FIG. 2 shows an example of processing by two high-speed arithmetic processors. Both processors A and B divide the area within the area of a to solve a multi-dimensional simultaneous equation, and notify the governing device 3 of the combination of the obtained solutions that has the highest evaluation as a suboptimal solution. And select the one with the highest evaluation. If no solution is obtained in the region of a,
The area of b and the search space are sequentially expanded in the order of c → d → e.

A problem in parallel processing by a plurality of high-speed arithmetic processors is that it is not easy to divide a program or allocate data to each processor, and the data communication between the processors is enormous. However, in this embodiment, the linear programming problem is described by a multi-dimensional simultaneous equation, and the range solved by each processor is allocated to each processor. .. Further, simultaneous processing equations to be solved by each processor are first generated by giving initial parameters to each processor, and a suboptimal solution is returned to the governing device 3 to increase the processing speed.

For example, as an example of a resource combination problem, a raw material blending plan is given. In the mid-to-long term plan for the year and the half year, the cost is often taken into consideration as an evaluation function with the highest priority. In the short-term level plan, the quality of blended raw materials and inventory adjustment for each brand at every yard are given top priority. For this reason, the planner determines the blending amount for each brand while changing the constraint conditions so that the quality and the inventory are appropriate as the constraint conditions rather than the cost of the evaluation function. In such a case, the present embodiment, which searches for a suboptimal solution that satisfies the constraint condition at high speed, is particularly useful.

[0015]

As described above, according to the present invention, a linear programming problem is represented by a multi-dimensional simultaneous equation, the parallel processing is performed by a plurality of high-speed arithmetic processors, and the search is performed with a value that is considered to be an optimum solution. Since it is designed to proceed from the neighborhood toward the end of the constraint, it is possible to search the suboptimal solution at high speed.

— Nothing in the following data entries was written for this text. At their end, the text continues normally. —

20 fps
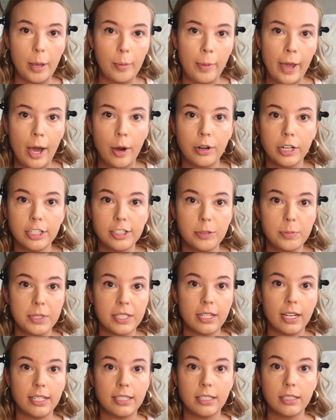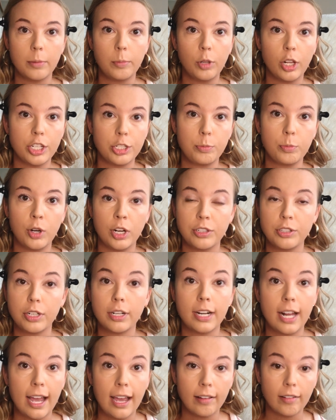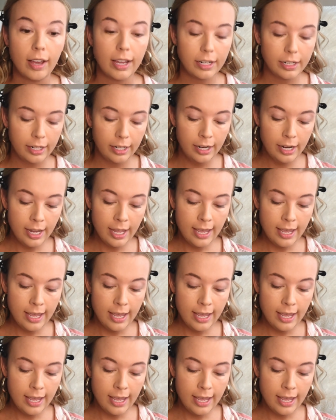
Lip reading: powders besides the blush, bronzer, and highlighter.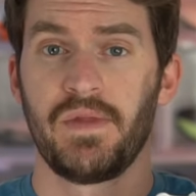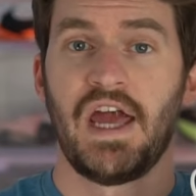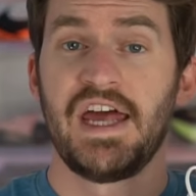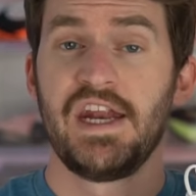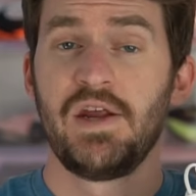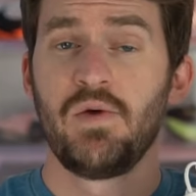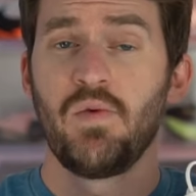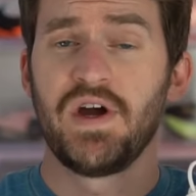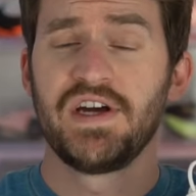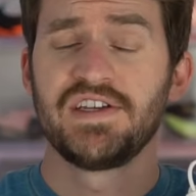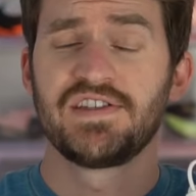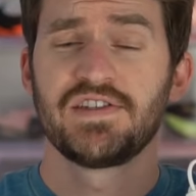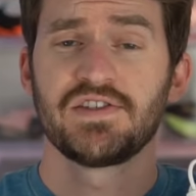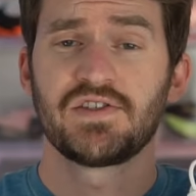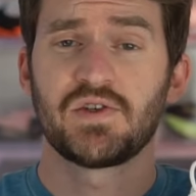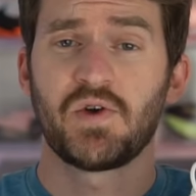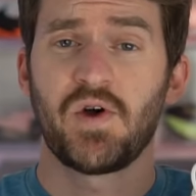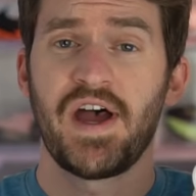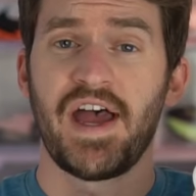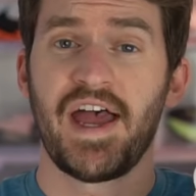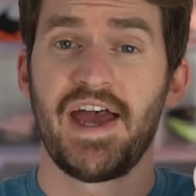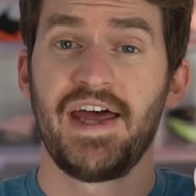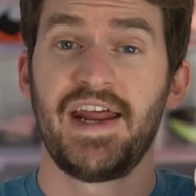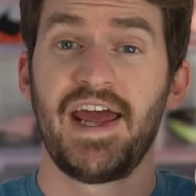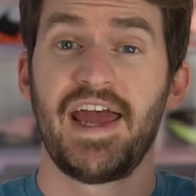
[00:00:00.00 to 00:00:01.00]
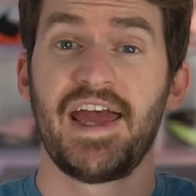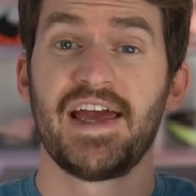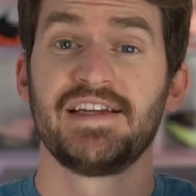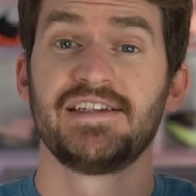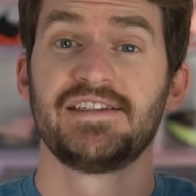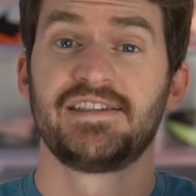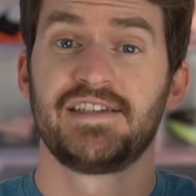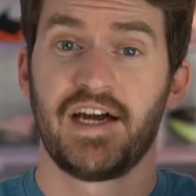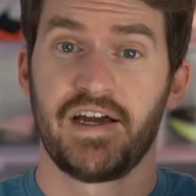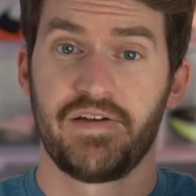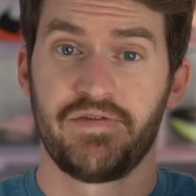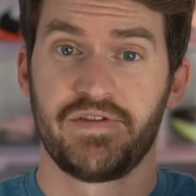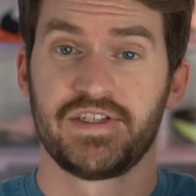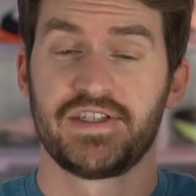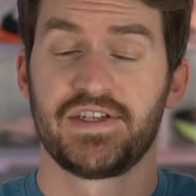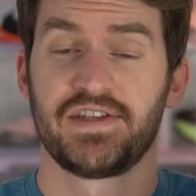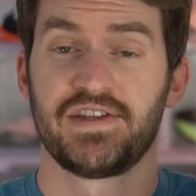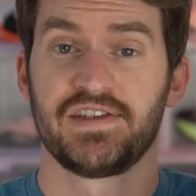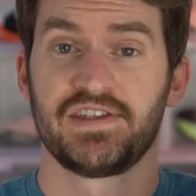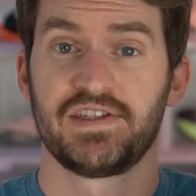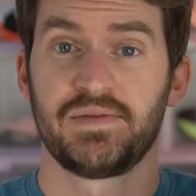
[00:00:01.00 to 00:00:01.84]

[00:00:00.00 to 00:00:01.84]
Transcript: Anyways, let's go ahead and dive into the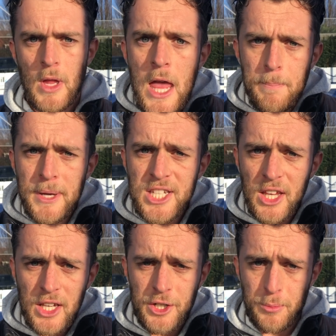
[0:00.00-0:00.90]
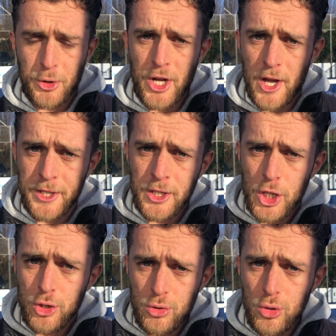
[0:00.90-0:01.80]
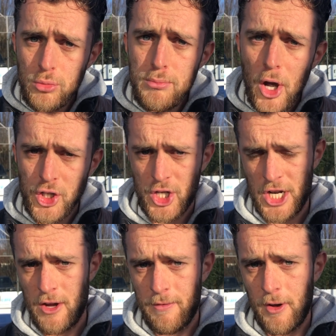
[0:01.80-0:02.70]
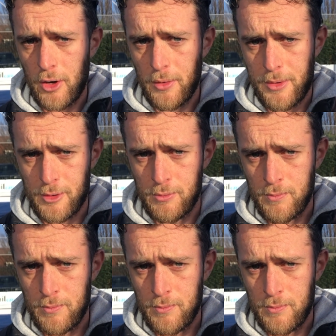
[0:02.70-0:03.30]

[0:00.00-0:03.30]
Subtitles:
Mistake number 9, too much follow-through.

[Brief description of drawings]

FIG. 1 is a block diagram showing the configuration of an apparatus that implements a suboptimal solution search method according to an embodiment of the present invention.

FIG. 2 is an explanatory diagram showing an example in which processing is performed by two high-speed arithmetic processors.

[Explanation of symbols]

 1 Planning computer 2 Man-machine interface of planning computer 3 Governance device 4 High-speed arithmetic processor

Claims (1)

[Claims] 1. A multi-dimensional simultaneous equation obtained by expressing the constraint condition of a linear programming problem by a simultaneous equation and assigning an appropriate constant to some of the unknowns of this simultaneous equation is distributed to a plurality of arithmetic processors to perform parallel arithmetic processing. When evaluating the solution obtained by this parallel operation processing, a suboptimal solution is obtained by advancing the search from a predetermined value within the range where the optimal solution exists in the search space toward the end of the constraint. A method of searching for a suboptimal solution characterized by the following.